Manhattan Clam Chowder

Meaty topnecks are the briny backbone of this two-part tomato-based soup.

  • Serves


  • Cook

    5 hours


By Hugh Merwin

Updated on April 5, 2023

Meaty topneck clams are the briny backbone of this two-part chowder writer Hugh Merwin developed after searching Long Island, New York for the perfect clam chowder. The two essential parts of this are first, a flavor base made from the clams, gently cooked over a long simmer to form a potent flavor base that only gets better as it ages, then second, a soup enriched with just-melted bacon fat. For best results, age the base of this soup overnight, or store in the freezer for up to one month, for the flavors to fully develop.

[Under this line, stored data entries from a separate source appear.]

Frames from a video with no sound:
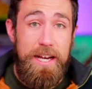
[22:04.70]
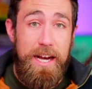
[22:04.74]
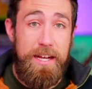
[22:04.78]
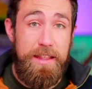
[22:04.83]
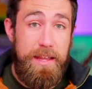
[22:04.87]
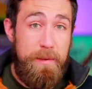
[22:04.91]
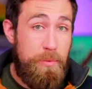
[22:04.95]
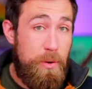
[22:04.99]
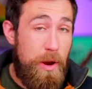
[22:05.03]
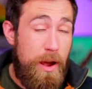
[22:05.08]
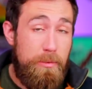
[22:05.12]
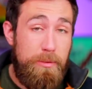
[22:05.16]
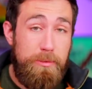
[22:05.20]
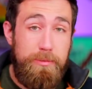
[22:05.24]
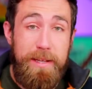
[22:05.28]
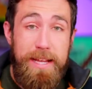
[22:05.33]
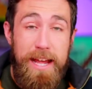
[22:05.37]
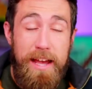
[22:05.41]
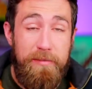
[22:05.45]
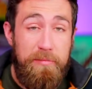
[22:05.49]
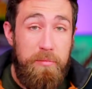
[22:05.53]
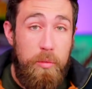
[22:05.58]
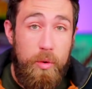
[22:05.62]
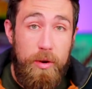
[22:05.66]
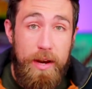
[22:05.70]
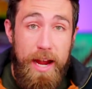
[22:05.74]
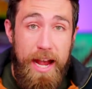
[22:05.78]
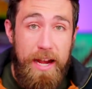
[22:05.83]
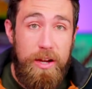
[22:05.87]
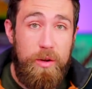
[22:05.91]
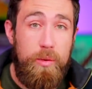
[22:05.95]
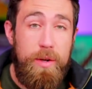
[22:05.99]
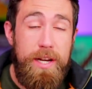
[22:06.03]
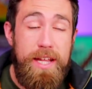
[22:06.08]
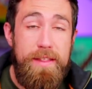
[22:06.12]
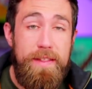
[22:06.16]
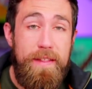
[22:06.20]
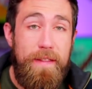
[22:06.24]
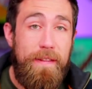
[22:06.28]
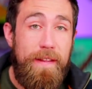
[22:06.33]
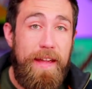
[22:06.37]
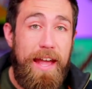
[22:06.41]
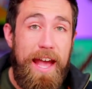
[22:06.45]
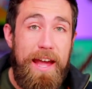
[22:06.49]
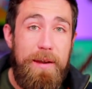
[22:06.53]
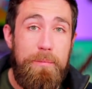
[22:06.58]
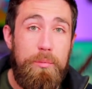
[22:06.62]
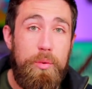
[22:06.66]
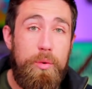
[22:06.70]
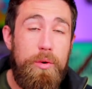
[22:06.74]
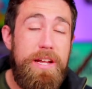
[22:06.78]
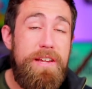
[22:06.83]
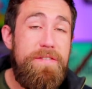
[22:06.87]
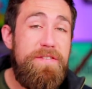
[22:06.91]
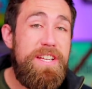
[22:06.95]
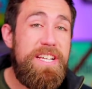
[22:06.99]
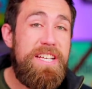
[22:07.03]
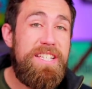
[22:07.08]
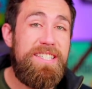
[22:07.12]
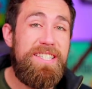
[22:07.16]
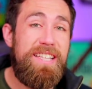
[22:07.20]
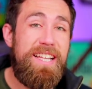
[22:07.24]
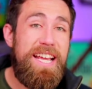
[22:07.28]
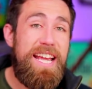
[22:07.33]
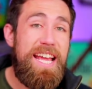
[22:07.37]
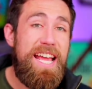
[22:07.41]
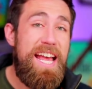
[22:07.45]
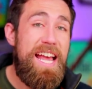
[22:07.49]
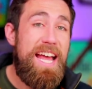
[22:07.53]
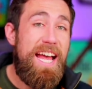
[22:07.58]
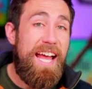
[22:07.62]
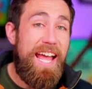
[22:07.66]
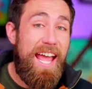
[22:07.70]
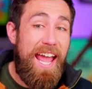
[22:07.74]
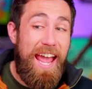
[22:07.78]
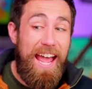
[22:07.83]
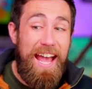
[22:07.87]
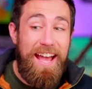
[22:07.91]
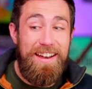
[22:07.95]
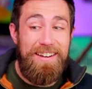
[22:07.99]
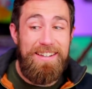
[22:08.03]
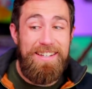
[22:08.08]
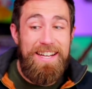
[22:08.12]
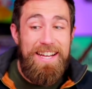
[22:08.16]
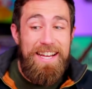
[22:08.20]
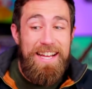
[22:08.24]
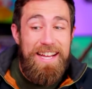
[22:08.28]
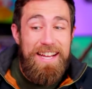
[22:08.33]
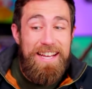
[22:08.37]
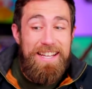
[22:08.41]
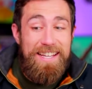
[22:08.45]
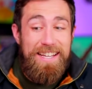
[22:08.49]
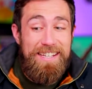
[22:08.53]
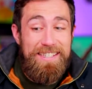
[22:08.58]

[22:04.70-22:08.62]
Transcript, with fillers: uh, they probably have more equity than they had previously and it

Freezing the clams overnight makes them easier to shuck before cooking.

This recipe ran alongside the 2015 article, “In Search for the Perfect Clam Chowder.”

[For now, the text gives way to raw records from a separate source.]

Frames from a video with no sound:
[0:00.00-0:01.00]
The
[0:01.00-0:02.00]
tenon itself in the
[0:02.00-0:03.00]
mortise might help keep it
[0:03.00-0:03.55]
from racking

  • 2¾ lb. large topneck or cherrystone clams (about 3 dozen), frozen overnight
  • 4 oz. salt pork, cut into ¼-in. cubes
  • 2 bay leaves
  • 2 medium white onions, finely chopped, divided
  • 2 cups bottled clam juice
  • One 28-oz. can whole peeled tomatoes in juice, crushed by hand
  • 2¼ lb. russet potatoes, peeled and cut into ½-in. cubes
  • 4 oz. slab or thick-cut bacon, cut into ¼-in. lardons
  • 6 celery stalks, finely chopped
  • 1 garlic clove, smashed and peeled
  • 1 Tbsp. finely chopped thyme
  • 1 tsp. finely chopped marjoram
  • Freshly ground black pepper
  • Oyster crackers, for serving


Step 1

The day before you plan to serve the chowder, in a large colander, rinse the frozen clams with warm water for 30 seconds. Working quickly while they’re still frozen, shuck the clams, discarding their shells, and coarsely chop the meat by hand. Set aside.

Step 2

In a large pot set over medium-low heat, cook the salt pork, stirring occasionally, until its fat renders, about 12 minutes. Add the bay leaves and half the onions and cook, stirring frequently, until softened, 1012 minutes. Pour the clam juice, tomatoes, and chopped clams into the pot and bring to a simmer. Cook, stirring occasionally, until the soup is reduced by a third, about 1 hour. Stir in the potatoes and cook until they are fork-tender, about 12 minutes. Remove the pot from heat and let the soup cool to room temperature. Discard the bay leaves and refrigerate the chowder for at least 2 or up to 12 hours, or freeze for up to one month.

Step 3

When ready to serve, bring the soup base to room temperature. In a large pot over medium heat, cook the bacon, stirring occasionally, until its fat renders, about 6 minutes. Add the remaining onions, along with the celery and garlic, and cook, stirring occasionally, until the vegetables have softened, 1012 minutes. Pour the soup base into the pot, add the thyme and marjoram, bring to a simmer, and cook, stirring occasionally, until the soup is warmed through, about 30 minutes. Remove the chowder from the heat and season to taste with black pepper. Ladle into bowls and serve with oyster crackers.